Inventor of life-saving app benefits from state backing

Blessing Nzuza is an innovative entrepreneur who has created a mobile app which allows South Africans to request an ambulance at the click of a button.
Blessing Nzuza is an innovative entrepreneur who has created a mobile app which allows South Africans to request an ambulance at the click of a button.
Image: VUKUZENZELE

Watching a stabbing victim bleed on the Durban beachfront despite two stationary ambulances nearby prompted Blessing Nzuza, 30, to develop a potentially life-saving app.

The mobile app, called Respo, links South Africans with ambulances regardless of whether they have medical aid or not.

“The incident got me thinking that we needed to create a system that allowed people in emergencies to contact ambulances, even when they are not able to place a phone call,” says Nzuza.

Respo enables users to request an ambulance during a medical emergency by simply opening the app and pushing a button.

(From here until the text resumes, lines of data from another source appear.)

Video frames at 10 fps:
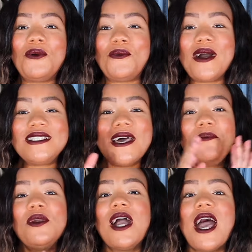What's up
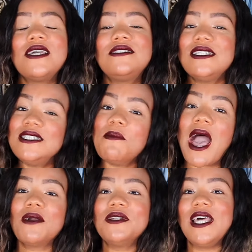you guys? CC
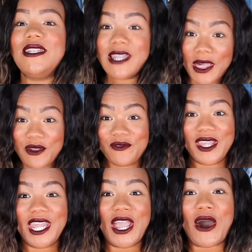back with another
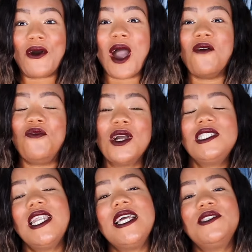video and for
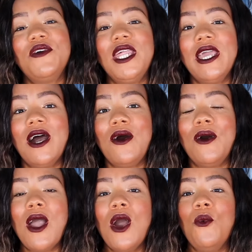today's video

Even people without smartphones are able to access the app’s functions through a recently added panic button feature.

Once a user activates the emergency button, the team from Respo calls them to establish the nature of their emergency and if necessary, an ambulance is dispatched. If the person does not answer their phone, Respo immediately informs its partner, ER24.

GPS tracking is used to locate users in emergencies and emergency service providers are given essential information about the patient, such as existing medical conditions and their medical aid, should they belong to one. This information is provided by users when they install the app. They also list their emergency contacts, who are alerted in cases of emergency.

Nzuza developed the app using a R487,000 grant from the Technology Innovation Agency, which is a government entity that helps develop innovative projects in the natural resources, energy, information communication and technology and advanced manufacturing fields.

Projects are funded from conception stage right to when the product is commercialised.

Once his app was developed, Nzuza successfully pitched for R1m in funding from the Small Enterprise Finance Agency (Sefa). “The funding from Sefa gave us the capacity to market the app. We used the money to form a partnership with ER24.”

Nzuza currently employs four permanent staff members and 20 temporary agents who respond to emergency alerts.